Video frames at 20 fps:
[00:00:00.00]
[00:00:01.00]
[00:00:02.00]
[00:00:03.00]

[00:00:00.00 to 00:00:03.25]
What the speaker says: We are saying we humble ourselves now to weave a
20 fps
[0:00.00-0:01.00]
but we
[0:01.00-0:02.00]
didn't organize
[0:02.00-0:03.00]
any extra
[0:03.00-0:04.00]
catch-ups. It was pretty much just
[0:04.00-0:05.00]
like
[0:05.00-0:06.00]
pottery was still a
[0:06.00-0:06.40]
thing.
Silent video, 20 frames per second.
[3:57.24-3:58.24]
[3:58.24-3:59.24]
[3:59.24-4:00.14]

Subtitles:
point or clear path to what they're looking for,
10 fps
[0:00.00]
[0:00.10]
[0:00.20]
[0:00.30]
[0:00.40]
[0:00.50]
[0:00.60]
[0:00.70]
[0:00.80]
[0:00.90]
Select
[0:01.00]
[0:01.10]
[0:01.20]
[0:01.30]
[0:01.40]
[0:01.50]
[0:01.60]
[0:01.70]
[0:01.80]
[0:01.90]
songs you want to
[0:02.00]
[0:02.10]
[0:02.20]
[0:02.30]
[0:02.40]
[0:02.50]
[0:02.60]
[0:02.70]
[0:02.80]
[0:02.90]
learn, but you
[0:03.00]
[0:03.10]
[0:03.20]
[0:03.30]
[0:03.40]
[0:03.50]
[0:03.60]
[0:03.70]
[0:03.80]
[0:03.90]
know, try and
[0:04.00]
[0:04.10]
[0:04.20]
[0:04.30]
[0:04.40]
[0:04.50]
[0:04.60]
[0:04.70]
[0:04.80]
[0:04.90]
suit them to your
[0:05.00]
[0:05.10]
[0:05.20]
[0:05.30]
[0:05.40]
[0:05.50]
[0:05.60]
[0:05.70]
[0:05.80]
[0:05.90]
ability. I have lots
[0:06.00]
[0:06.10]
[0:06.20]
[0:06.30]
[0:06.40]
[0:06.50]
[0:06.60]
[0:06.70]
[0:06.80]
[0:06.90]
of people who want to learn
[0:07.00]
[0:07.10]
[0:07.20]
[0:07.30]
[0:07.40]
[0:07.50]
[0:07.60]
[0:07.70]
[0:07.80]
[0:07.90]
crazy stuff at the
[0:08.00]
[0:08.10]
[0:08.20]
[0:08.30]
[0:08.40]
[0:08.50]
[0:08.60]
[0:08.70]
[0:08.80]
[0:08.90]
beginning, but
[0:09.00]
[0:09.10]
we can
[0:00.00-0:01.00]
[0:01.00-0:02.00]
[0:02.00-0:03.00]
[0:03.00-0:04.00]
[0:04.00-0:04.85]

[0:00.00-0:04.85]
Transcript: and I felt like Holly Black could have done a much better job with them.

ASSIGNMENT: Set down every entry exactly as given.

RESPONSE TO THIS TASK:
Video frames at 20 fps:
[00:00:00.00]
[00:00:01.00]
[00:00:02.00]
[00:00:03.00]

[00:00:00.00 to 00:00:03.25]
What the speaker says: We are saying we humble ourselves now to weave a
20 fps
[0:00.00-0:01.00]
but we
[0:01.00-0:02.00]
didn't organize
[0:02.00-0:03.00]
any extra
[0:03.00-0:04.00]
catch-ups. It was pretty much just
[0:04.00-0:05.00]
like
[0:05.00-0:06.00]
pottery was still a
[0:06.00-0:06.40]
thing.
Silent video, 20 frames per second.
[3:57.24-3:58.24]
[3:58.24-3:59.24]
[3:59.24-4:00.14]

Subtitles:
point or clear path to what they're looking for,
10 fps
[0:00.00]
[0:00.10]
[0:00.20]
[0:00.30]
[0:00.40]
[0:00.50]
[0:00.60]
[0:00.70]
[0:00.80]
[0:00.90]
Select
[0:01.00]
[0:01.10]
[0:01.20]
[0:01.30]
[0:01.40]
[0:01.50]
[0:01.60]
[0:01.70]
[0:01.80]
[0:01.90]
songs you want to
[0:02.00]
[0:02.10]
[0:02.20]
[0:02.30]
[0:02.40]
[0:02.50]
[0:02.60]
[0:02.70]
[0:02.80]
[0:02.90]
learn, but you
[0:03.00]
[0:03.10]
[0:03.20]
[0:03.30]
[0:03.40]
[0:03.50]
[0:03.60]
[0:03.70]
[0:03.80]
[0:03.90]
know, try and
[0:04.00]
[0:04.10]
[0:04.20]
[0:04.30]
[0:04.40]
[0:04.50]
[0:04.60]
[0:04.70]
[0:04.80]
[0:04.90]
suit them to your
[0:05.00]
[0:05.10]
[0:05.20]
[0:05.30]
[0:05.40]
[0:05.50]
[0:05.60]
[0:05.70]
[0:05.80]
[0:05.90]
ability. I have lots
[0:06.00]
[0:06.10]
[0:06.20]
[0:06.30]
[0:06.40]
[0:06.50]
[0:06.60]
[0:06.70]
[0:06.80]
[0:06.90]
of people who want to learn
[0:07.00]
[0:07.10]
[0:07.20]
[0:07.30]
[0:07.40]
[0:07.50]
[0:07.60]
[0:07.70]
[0:07.80]
[0:07.90]
crazy stuff at the
[0:08.00]
[0:08.10]
[0:08.20]
[0:08.30]
[0:08.40]
[0:08.50]
[0:08.60]
[0:08.70]
[0:08.80]
[0:08.90]
beginning, but
[0:09.00]
[0:09.10]
we can
[0:00.00-0:01.00]
[0:01.00-0:02.00]
[0:02.00-0:03.00]
[0:03.00-0:04.00]
[0:04.00-0:04.85]

[0:00.00-0:04.85]
Transcript: and I felt like Holly Black could have done a much better job with them.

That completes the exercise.